A Look Inside Wikipedia's Infrastructure
“Down time used to be our most profitable product,” jokes Domas Mituzas, a performance engineer at Wikipedia. The gag is that when Wikipedia is offline, the site often displays a page seeking donations for additional servers.
As a non-profit running one of the world’s busiest web destinations, Wikipedia provides an unusual case study of a high-performance site. In an era when Google and Microsoft can spend a half-billion dollars on one of their global data center projects, Wikipedia runs on fewer than 300 servers from a single data center in Tampa, Fla. It also has servers in Amsterdam at the AMS-IX peering exchange.
“The traditional approach to availability isn’t exactly our way,” said Mituzas, who spoke about Wikipedia’s infrastructure Monday at the O’Reilly Velocity conference. “I’m not suggesting you should follow how we do it. But losing a few seconds of changes doesn’t destroy our business. As long as a crash doesn’t turn into a disaster, there’s no witch hunting or heads rolling.”
The engineers on the Wikipedia team may not take themselves too seriously, but they are serious about performance. That’s in keeping with Wikipedia’s guiding principles, which emphasize community over commerce (the site runs no ads) and getting excellent mileage out of its donations. Wikipedia maintains high 99-percent availability, and the usage data for Wikipedia includes some mind-boggling numbers.

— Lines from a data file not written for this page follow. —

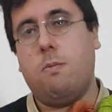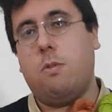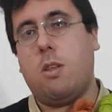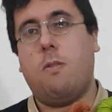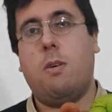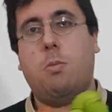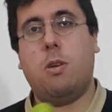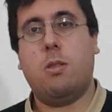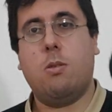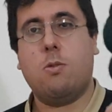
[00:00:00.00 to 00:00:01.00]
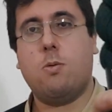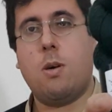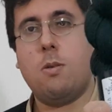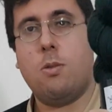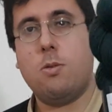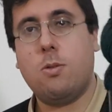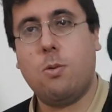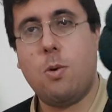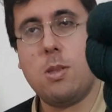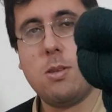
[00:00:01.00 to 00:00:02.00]
total favorite. Those
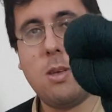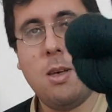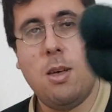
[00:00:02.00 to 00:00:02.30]
2 ones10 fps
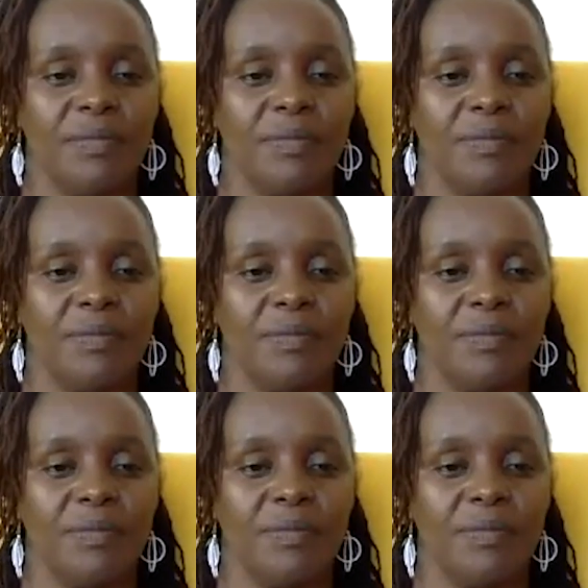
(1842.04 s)

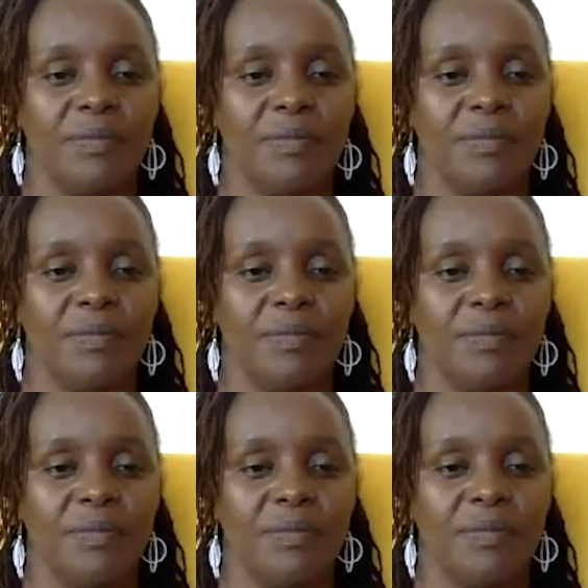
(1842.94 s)

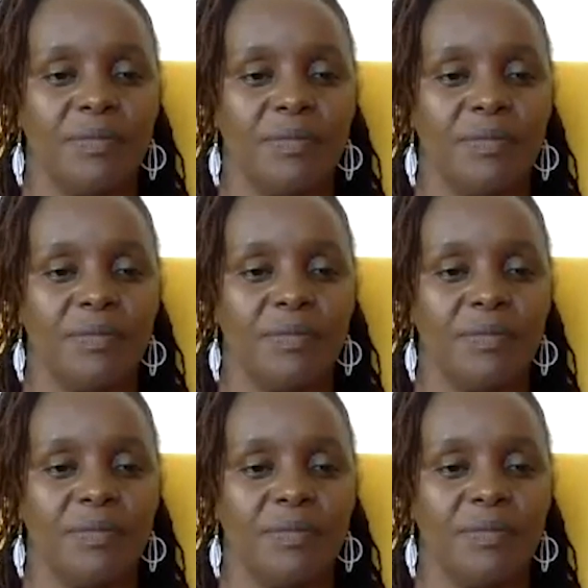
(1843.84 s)

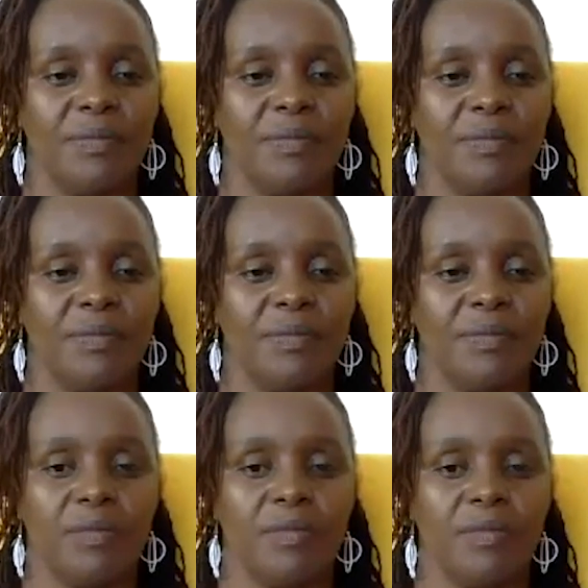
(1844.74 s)

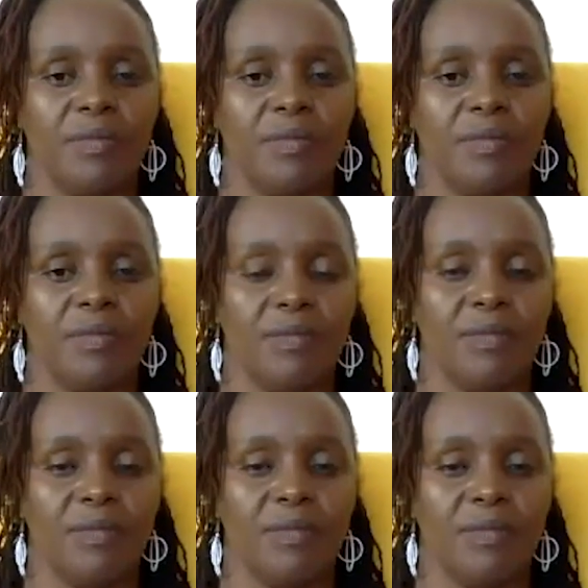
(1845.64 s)

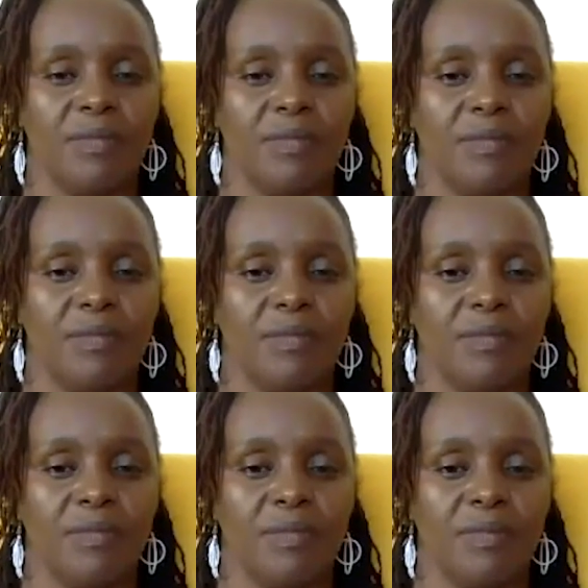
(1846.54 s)

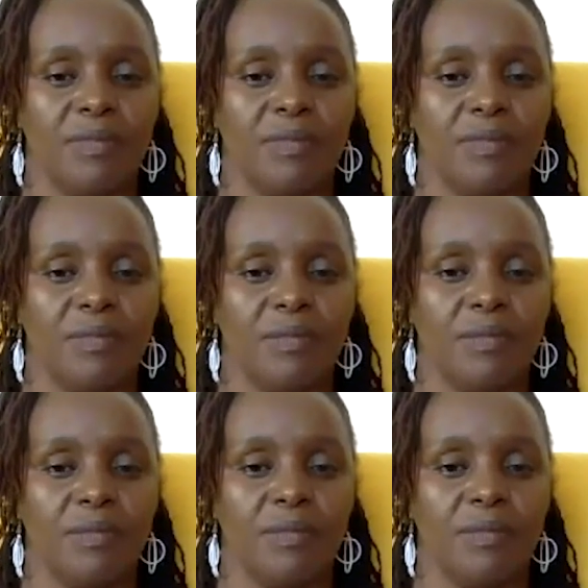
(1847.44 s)

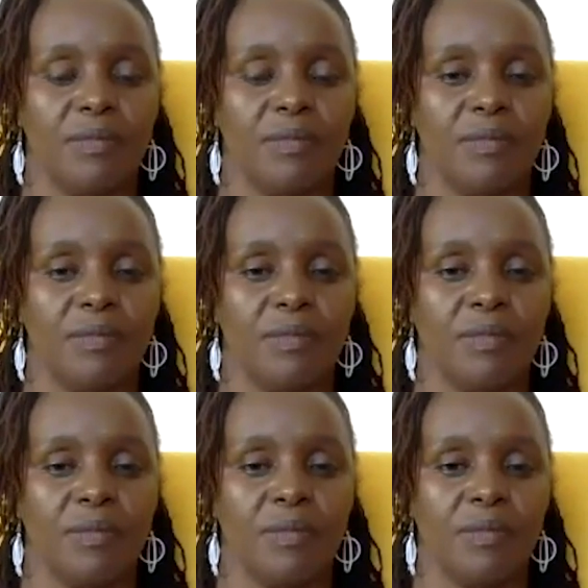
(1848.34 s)

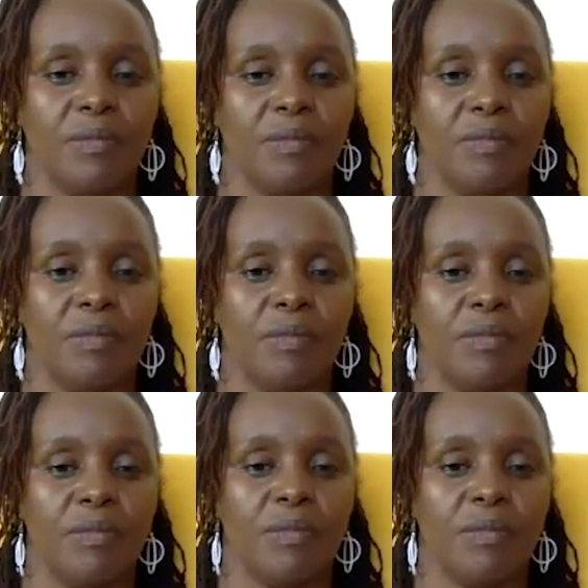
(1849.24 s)
This person isn't speaking.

Mituzas, whose works as a MySQL support engineer for Sun Microsystems in his “day job,” shared the following metrics on Wikipedia’s operations:
- 50,000 http requests per second
- 80,000 SQL queries per second
- 7 million registered users
- 18 million page objects in the English version
- 250 million page links
- 220 million revisions
- 1.5 terabytes of compressed data
The site started as a Perl CGI script running on single server in 2001. Wikipedia now has 200 application servers, 20 database servers and 70 servers dedicated to Squid cache servers.
Wikipedia is powered by the MediaWiki software, which was originally written to run Wikipedia and is now an open source project. MediaWiki uses PHP running on a MySQL database. Mituzas said MySQL instances range from 200 to 300 gigabytes. In addition to Squid, Wikipedia uses Memcached and the Linux Virtual Server load balancer. Wikipedia also uses database sharding to set up master-slave relationships between databases.
Mituzas summed up his view of Wikipedia’s operations in a blog post about his Velocity presentation: “As I see it, in such context Wikipedia is more interesting as a case of operations underdog – non-profit lean budgets, brave approaches in infrastructure, conservative feature development, and lots of cheating and cheap tricks (caching! caching! caching!).”
Interesting information and approach. I’d be interested to know more about the version(s) of MySQL they use , adn if any other database platforms
Well, the MySQL (and PHP) version is shown at the top of each wiki’s [[Special:Version]]